Baden-Württemberg:In letzter Sekunde

In der nächsten Regierung ist Kultusminister Andreas Stoch (SPD) nicht mehr dabei, den umstrittenen Bildungsplan brachte er nun aber noch auf den Weg. Zum Ärger der CDU.

Von Johann Osel

Zu turbulent war das Projekt, da wollte der Minister wohl auf Nummer sicher gehen. Die bald abtretende grün-rote Regierung in Baden-Württemberg hat im Bildungsplan für Schulen die Akzeptanz sexueller Vielfalt vorgegeben. Lehrer sollen nicht verdruckst ausklammern, dass es Homosexuelle und Regenbogenfamilien gibt, und klarstellen, dass niemand diskriminiert werden darf. Was andernorts schon umgesetzt wird, empört im Ländle Konservative, Pietisten und Rechtspopulisten. Sexualisierung, lautete der Vorwurf, im Netz kursieren Gerüchte, dass in Mathe künftig Dildo-Käufe in Sexshops zu berechnen seien. Eine unsachliche Debatte, in der Kultusminister Andreas Stoch (SPD) sich mit sachlichen Äußerungen zu behaupten mühte. Nun, da es wohl zu einer Koalition ohne die SPD und ohne Stoch kommt, hat der Minister die beschlossenen, aber weiter umstrittenen Pläne auf den Weg gebracht. Ein Sprecher bestätigte einen Bericht des Mannheimer Morgen, wonach Stoch die Pläne per Unterschrift freigegeben hat. "Uns wäre es lieber gewesen, die Rechtskraft bis nach den Koalitionsverhandlungen auszusetzen", rügt CDU-Bildungsexperte Georg Wacker. Dies wäre "eine Geste des politischen Anstandes". Änderungsbedarf sieht er eben bei der Leitlinie zur sexuellen Diskriminierung. Rein aus Praxis-Gründen: die Schulen bekämen Probleme bei der Umsetzung. Gleichwohl betonte CDU-Spitzenkandidat Guido Wolf im Wahlkampf allzu gerne den Wert der heterosexuellen Ehe.
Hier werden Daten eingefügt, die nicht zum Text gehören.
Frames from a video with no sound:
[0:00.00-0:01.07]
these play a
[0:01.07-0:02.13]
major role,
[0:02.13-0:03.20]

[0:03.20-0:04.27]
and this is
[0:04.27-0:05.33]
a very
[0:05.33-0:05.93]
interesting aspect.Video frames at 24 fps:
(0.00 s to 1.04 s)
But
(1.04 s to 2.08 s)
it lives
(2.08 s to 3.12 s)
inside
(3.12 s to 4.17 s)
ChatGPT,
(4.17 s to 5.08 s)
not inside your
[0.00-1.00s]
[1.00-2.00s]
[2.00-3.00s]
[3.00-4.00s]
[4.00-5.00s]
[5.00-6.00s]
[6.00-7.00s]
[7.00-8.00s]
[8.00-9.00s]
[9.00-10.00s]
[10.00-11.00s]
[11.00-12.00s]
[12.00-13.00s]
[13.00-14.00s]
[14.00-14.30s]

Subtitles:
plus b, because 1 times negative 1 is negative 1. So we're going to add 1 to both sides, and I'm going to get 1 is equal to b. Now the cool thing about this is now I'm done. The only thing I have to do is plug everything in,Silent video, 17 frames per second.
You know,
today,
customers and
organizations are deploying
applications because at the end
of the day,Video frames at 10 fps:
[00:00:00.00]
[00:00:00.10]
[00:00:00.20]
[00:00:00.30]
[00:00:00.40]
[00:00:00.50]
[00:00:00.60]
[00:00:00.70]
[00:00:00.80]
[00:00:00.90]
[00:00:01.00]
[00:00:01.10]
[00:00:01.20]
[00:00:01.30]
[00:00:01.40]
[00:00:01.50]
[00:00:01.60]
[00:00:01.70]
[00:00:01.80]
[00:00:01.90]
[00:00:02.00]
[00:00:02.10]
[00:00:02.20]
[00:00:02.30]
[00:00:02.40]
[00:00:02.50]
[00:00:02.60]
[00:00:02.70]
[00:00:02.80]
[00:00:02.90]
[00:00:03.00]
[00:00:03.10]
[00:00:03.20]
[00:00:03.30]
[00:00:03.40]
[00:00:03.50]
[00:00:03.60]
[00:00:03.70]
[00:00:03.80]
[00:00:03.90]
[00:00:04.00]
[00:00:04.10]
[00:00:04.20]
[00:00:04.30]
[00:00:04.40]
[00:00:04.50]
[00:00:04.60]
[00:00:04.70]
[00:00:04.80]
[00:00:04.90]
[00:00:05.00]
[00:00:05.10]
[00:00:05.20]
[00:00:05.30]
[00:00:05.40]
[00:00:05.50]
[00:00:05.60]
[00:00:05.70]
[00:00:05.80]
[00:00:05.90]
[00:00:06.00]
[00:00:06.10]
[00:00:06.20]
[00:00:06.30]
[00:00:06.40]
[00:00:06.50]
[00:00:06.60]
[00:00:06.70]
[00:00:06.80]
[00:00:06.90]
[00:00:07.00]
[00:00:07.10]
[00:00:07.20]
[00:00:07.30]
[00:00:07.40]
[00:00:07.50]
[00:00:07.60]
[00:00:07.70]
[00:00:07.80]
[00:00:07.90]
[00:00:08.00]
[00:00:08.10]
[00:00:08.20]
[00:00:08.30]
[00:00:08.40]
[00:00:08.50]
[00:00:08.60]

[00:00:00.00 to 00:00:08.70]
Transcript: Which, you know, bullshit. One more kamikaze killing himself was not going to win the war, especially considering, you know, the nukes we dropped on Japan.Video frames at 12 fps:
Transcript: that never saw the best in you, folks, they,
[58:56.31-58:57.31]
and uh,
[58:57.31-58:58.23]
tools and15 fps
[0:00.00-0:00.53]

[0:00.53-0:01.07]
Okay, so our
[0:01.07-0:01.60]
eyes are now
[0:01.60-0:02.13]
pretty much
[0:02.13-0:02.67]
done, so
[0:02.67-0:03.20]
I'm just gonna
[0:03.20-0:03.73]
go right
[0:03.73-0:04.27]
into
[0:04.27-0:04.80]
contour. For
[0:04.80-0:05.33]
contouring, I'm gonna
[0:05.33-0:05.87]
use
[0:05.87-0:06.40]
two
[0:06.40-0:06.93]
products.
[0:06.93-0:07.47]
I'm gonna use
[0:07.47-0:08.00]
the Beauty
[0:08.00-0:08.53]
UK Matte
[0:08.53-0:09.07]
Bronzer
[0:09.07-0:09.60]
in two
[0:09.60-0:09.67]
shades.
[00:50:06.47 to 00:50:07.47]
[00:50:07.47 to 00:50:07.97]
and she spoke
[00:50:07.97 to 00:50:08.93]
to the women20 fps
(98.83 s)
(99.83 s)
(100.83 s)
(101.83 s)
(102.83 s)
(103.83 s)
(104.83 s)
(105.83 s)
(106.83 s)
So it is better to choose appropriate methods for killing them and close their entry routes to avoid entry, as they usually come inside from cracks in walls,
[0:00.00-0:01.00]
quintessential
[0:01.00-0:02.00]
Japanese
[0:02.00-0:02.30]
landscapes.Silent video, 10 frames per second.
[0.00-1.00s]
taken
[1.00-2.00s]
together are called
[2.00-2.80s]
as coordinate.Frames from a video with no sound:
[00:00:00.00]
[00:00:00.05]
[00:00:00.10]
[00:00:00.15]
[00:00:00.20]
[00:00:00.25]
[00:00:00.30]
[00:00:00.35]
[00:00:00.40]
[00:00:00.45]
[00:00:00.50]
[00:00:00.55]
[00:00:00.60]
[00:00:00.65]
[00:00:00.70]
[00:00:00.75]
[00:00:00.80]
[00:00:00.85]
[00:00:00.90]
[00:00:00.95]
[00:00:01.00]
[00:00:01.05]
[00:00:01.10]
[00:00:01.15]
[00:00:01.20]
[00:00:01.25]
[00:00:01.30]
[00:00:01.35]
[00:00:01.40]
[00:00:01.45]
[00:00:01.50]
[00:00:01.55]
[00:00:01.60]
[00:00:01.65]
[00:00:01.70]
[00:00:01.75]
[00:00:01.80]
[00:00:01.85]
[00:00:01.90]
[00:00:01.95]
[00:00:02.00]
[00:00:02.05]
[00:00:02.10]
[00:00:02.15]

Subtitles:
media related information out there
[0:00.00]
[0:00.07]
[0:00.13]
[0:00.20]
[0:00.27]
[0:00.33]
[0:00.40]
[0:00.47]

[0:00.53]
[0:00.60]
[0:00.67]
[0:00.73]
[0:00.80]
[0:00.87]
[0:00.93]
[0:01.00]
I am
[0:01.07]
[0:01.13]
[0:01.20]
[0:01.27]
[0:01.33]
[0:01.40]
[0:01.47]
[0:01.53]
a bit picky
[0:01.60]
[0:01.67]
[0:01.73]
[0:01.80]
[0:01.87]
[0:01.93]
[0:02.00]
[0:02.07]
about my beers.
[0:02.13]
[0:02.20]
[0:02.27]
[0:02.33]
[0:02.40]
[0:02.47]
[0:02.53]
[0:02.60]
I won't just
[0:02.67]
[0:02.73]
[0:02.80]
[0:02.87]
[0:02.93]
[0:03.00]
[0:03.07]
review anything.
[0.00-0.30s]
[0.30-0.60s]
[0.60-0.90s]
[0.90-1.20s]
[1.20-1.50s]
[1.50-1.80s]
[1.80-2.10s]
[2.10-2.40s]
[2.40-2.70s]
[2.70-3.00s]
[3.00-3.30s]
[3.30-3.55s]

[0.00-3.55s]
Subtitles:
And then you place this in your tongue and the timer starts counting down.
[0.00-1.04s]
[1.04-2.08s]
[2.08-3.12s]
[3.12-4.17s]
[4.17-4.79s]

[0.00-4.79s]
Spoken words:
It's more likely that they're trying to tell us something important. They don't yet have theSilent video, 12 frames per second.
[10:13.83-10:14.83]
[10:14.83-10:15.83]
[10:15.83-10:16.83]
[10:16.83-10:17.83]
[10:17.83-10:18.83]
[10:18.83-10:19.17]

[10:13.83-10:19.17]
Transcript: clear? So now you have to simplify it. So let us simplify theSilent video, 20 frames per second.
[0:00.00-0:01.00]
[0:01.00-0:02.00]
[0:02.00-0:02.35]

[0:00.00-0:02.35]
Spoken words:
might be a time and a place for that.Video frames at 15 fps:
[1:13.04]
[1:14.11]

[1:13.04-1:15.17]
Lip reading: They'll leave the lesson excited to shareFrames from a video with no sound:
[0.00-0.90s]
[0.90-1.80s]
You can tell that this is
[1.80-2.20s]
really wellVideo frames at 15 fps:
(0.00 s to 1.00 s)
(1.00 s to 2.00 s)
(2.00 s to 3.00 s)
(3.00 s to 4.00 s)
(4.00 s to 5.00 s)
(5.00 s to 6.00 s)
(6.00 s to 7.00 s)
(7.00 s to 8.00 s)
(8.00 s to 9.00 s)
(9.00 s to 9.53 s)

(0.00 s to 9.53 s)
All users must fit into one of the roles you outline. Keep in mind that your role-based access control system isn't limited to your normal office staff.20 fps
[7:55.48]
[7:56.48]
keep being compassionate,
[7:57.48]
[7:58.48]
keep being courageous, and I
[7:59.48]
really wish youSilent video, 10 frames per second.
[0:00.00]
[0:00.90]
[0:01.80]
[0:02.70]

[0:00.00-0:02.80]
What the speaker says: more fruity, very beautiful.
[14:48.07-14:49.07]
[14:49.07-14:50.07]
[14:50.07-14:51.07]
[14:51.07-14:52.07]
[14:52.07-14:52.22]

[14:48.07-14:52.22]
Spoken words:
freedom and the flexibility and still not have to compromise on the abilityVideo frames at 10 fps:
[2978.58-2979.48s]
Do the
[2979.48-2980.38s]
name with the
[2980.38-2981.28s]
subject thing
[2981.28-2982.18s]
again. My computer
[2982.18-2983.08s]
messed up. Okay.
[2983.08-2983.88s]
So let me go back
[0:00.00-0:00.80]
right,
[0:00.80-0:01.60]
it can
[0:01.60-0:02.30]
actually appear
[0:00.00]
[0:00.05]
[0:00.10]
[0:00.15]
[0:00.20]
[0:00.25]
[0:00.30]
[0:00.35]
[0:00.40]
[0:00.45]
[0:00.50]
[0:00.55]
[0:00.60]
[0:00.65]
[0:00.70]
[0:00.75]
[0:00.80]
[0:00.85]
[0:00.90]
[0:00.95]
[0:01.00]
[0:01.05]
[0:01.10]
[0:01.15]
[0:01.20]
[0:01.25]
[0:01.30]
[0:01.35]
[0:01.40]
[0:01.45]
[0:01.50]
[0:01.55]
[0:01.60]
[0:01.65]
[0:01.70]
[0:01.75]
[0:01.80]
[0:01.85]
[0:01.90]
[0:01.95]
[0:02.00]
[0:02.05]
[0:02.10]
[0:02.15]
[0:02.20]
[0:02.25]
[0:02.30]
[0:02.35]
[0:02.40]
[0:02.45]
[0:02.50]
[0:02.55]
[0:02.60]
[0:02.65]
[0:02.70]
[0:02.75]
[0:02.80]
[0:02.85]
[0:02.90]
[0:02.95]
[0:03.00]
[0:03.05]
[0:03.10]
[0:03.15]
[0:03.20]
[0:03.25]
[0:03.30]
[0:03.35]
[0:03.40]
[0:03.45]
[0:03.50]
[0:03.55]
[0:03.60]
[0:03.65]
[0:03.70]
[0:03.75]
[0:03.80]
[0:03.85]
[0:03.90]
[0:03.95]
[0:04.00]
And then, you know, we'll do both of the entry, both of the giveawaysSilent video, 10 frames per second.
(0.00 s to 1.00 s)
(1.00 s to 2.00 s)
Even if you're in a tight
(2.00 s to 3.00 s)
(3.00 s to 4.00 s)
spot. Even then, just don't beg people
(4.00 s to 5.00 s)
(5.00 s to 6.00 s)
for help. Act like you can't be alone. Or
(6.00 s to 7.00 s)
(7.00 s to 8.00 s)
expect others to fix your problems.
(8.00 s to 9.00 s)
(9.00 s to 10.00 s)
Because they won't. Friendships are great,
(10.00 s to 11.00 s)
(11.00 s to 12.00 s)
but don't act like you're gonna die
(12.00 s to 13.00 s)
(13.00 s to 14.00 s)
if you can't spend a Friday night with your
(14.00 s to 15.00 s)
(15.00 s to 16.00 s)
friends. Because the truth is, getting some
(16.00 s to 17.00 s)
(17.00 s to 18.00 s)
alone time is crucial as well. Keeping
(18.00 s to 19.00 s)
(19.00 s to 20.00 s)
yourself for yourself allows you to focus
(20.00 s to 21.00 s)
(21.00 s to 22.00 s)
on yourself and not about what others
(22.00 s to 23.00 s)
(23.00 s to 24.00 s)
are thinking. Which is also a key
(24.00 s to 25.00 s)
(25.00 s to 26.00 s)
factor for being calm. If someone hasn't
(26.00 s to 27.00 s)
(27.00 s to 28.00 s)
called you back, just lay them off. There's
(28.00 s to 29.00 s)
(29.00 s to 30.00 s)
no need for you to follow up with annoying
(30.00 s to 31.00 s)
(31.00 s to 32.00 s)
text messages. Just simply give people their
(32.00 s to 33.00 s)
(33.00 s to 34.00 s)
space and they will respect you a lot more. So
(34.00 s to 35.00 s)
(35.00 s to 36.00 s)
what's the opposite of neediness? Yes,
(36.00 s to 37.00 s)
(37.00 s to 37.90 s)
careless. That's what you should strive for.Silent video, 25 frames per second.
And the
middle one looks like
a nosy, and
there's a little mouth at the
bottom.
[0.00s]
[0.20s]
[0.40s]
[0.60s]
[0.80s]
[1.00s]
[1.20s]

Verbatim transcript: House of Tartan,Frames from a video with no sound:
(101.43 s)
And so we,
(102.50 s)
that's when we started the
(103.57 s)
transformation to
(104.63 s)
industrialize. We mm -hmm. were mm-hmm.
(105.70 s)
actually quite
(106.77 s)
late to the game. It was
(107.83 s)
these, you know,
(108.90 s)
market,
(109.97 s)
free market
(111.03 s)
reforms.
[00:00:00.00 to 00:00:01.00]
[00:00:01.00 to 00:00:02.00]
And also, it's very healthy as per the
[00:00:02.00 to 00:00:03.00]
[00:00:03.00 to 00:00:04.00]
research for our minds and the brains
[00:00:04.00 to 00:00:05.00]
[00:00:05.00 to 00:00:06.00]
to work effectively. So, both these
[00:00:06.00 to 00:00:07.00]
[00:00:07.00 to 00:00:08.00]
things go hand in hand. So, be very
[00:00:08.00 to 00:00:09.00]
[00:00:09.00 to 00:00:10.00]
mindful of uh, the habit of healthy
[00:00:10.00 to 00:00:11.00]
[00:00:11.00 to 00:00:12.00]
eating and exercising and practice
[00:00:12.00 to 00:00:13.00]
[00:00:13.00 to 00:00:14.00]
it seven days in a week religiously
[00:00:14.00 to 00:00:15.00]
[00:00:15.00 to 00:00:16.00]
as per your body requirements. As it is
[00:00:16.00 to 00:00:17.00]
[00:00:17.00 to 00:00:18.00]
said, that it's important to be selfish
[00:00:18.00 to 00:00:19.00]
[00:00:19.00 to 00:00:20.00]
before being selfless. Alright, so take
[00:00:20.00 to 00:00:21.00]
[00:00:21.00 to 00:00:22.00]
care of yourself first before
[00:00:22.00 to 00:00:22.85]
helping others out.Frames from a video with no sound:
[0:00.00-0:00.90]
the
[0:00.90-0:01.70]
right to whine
Die im Herbst greifende Neuerung müsse jetzt in Kraft gesetzt werden, um Lehrern Vorbereitungszeit zu verschaffen, heißt es im Ministerium. Der Termin sei lang geplant. Ausgerechnet aber mitten in der Koalitionsfindung macht Stoch Tempo? Der Bildungsplan ist zwar auch ein grünes Projekt; bekanntlich suchen jedoch Verhandler stets Spielmasse für Kompromisse.